The adults in our state Capitol are making a choice by not stepping up to prioritize student learning, and by choosing to ignore how destructive the last-in, first-out policy will turn out to be.  Last year Hartford had to swallow the disruption caused by the bumping of hundreds of teachers around the district in order to keep the total layoffs to a minimum and recently an arbitration panel shot down the district’s request for a better approach to deal with budget-driven layoffs. Hartford’s entire reform effort is premised on theme-based academies, which cultivate teachers and students dedicated to the particular focus of the school. When seniority-based layoffs hit the district, teachers will be moved around to different schools regardless of the specialized training they have to work in those schools.

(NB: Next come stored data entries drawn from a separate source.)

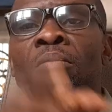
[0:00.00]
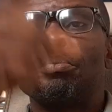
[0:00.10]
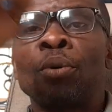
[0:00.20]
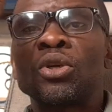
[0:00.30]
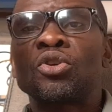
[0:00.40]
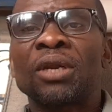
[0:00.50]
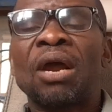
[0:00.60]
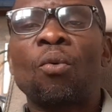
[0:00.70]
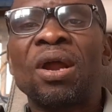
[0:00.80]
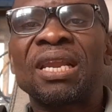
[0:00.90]
but the
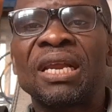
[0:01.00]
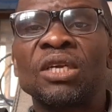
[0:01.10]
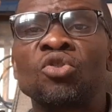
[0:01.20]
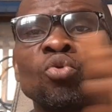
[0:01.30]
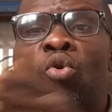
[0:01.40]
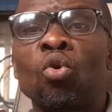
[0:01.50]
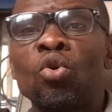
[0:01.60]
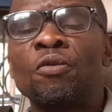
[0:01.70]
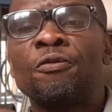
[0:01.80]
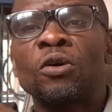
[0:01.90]
other one there is no
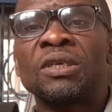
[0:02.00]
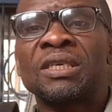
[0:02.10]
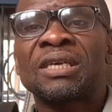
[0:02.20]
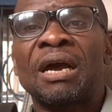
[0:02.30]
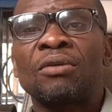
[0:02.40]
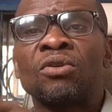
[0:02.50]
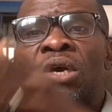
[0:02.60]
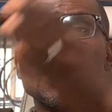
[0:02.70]
column for discount.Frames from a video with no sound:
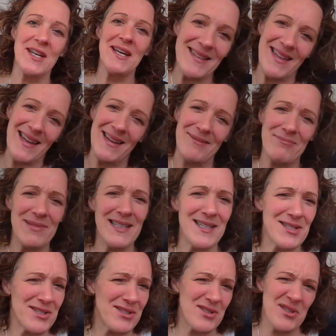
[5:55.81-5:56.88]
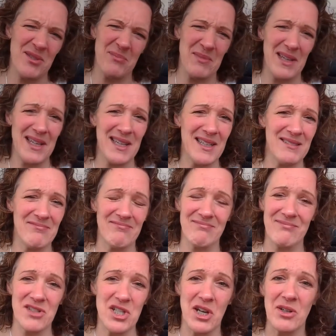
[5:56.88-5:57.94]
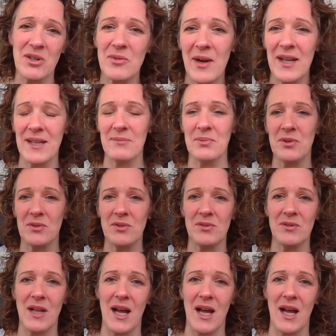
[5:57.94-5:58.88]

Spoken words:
Yeah, please just don't make it chuck-awayable,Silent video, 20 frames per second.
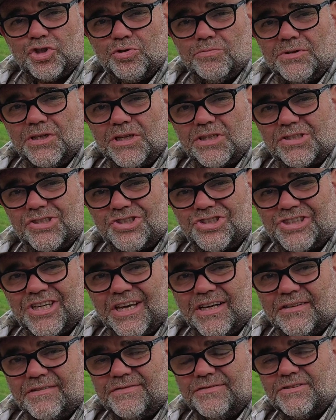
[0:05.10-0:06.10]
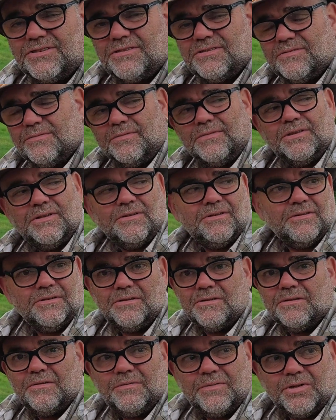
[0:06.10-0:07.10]
supermarket shelves
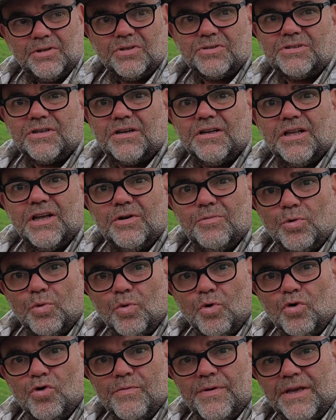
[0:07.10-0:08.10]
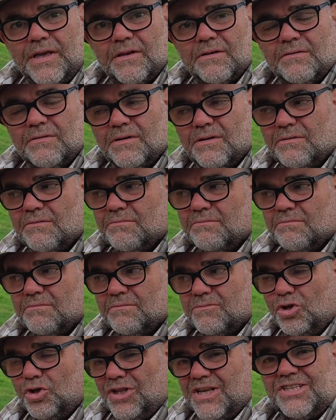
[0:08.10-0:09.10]
because of global warming.
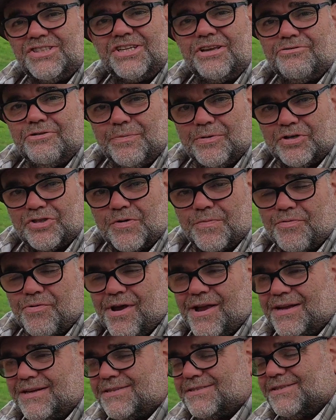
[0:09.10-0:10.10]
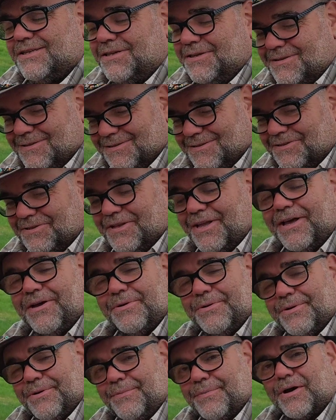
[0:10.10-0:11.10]
Not necessarily because of Brexit,
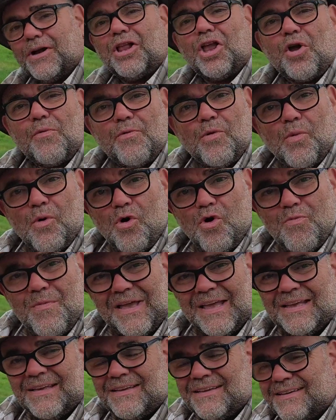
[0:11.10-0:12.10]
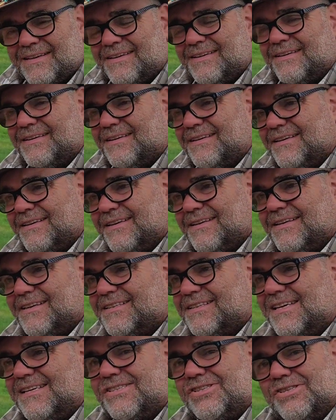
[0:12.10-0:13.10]
no, but global warming.
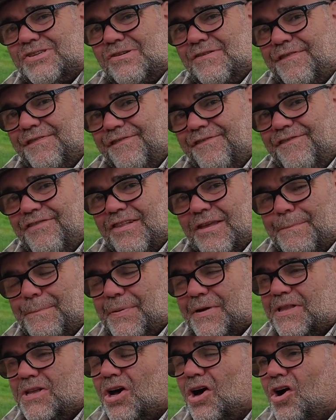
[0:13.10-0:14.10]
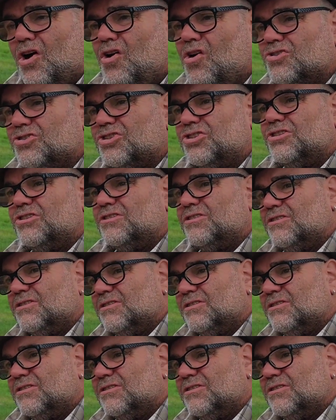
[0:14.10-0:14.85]
It's getting too flippin' hot.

Take Opportunity High School, a partnership between Our Piece of the Pie and Hartford Public Schools. Together, we have worked hard to recruit teachers who are dedicated to our school’s particular mission, and best suited to address the particular needs of our students, who are over-age and under-credited. If teachers from other schools bump out teachers in our school who have specialized training, we lose a critical investment that has been made to prepare our staff. More importantly, our students lose out on having teachers who have made an active commitment to our school’s model and to their specific needs. We need to recognize that different kinds of training have taken place outside of the traditional certification model that the contract reflects, and use that information to take a more nuanced approach to layoffs.

It’s time for our state leaders to provide districts with the relief that they need on last-in, first-out layoffs. It’s an opportunity we can’t afford to lose, and if we do, then shame on us for trading our children’s education for the comfort of the grown ups in the room.